A estrutura de poder não
é uma abstração, ela se materializa em situações
objetivas de posse de riqueza, se reproduz e se consolida graças
a redes políticas, sociais e de parentesco. As redes políticas
de poder são conexões de interesses envolvendo,
basicamente, empresários e cargos políticos no aparelho
de Estado, no executivo, legislativo e no judiciário e,
também, em outros espaços de poder buscando assegurar
vantagens e privilégios para os participantes. Além
da ideologia que lhe reforça a legitimidade, as redes podem
utilizar artifícios tais como o nepotismo, o clientelismo
e a corrupção.
O estado do Paraná é
apresentado como exemplo de modernidade, de racionalidade, de
adesão aos valores e às práticas de um capitalismo
regido pelos princípios de impessoalidade e de eficiência.

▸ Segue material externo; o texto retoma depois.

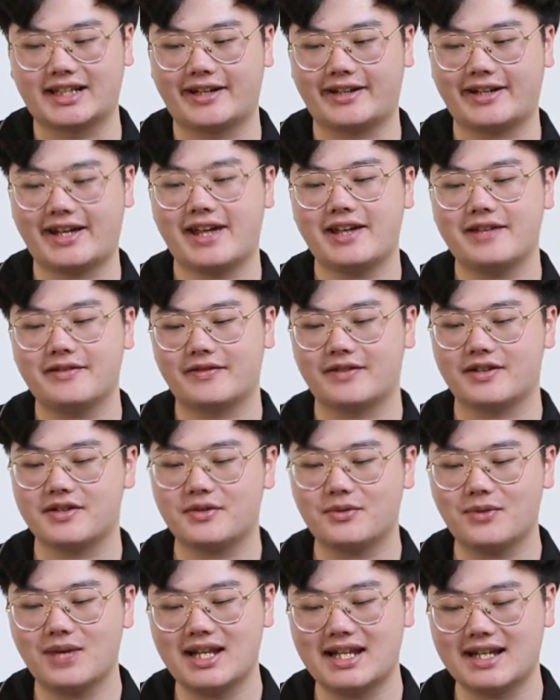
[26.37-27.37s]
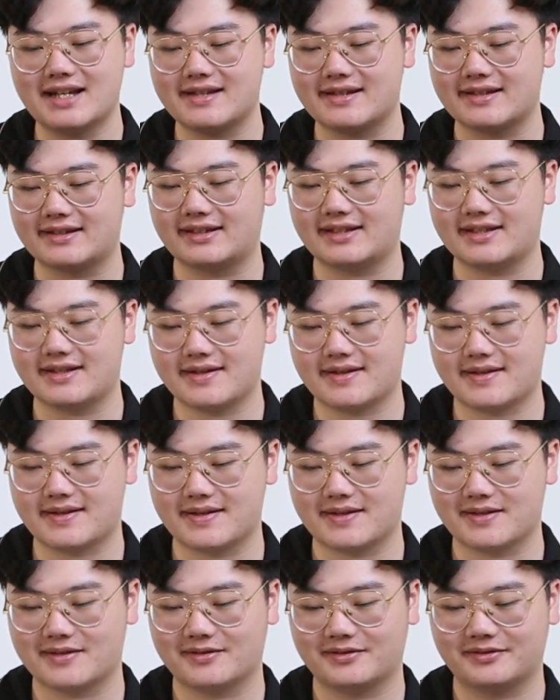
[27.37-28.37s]
Okay, first one, let's see
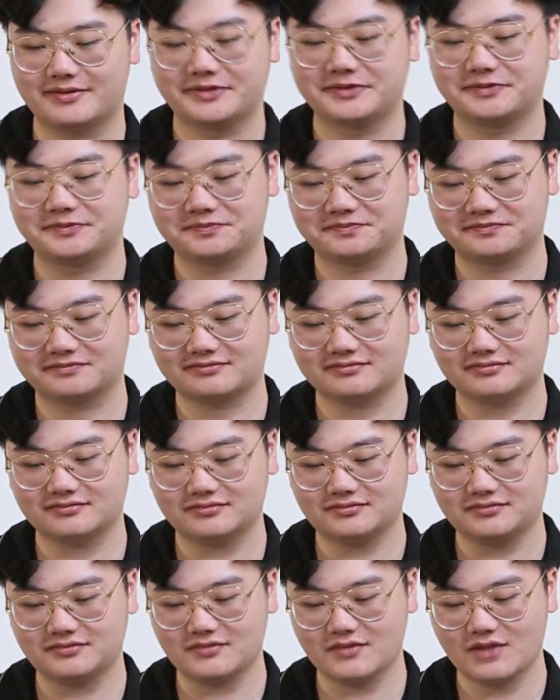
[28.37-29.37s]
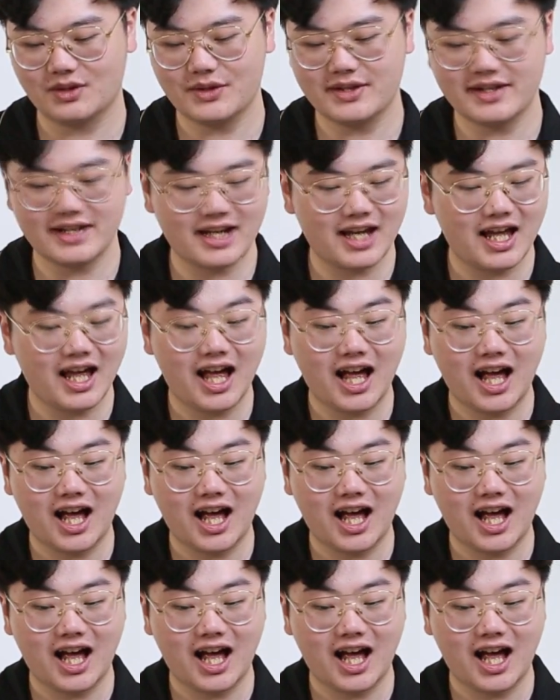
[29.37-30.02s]
this. I think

Na verdade, isso não passa de um mito. Há famílias
que detêm poder e riqueza na atualidade, mas que estão
associadas aos interesses dominantes há quase 300 anos.
Nomes ilustres da política e da economia compõem
uma surpreendente e intricada rede de relações familiares,
de parentesco e de privilegiamento que assegura a estrutura do
poder nas mais diversas conjunturas econômicas e políticas.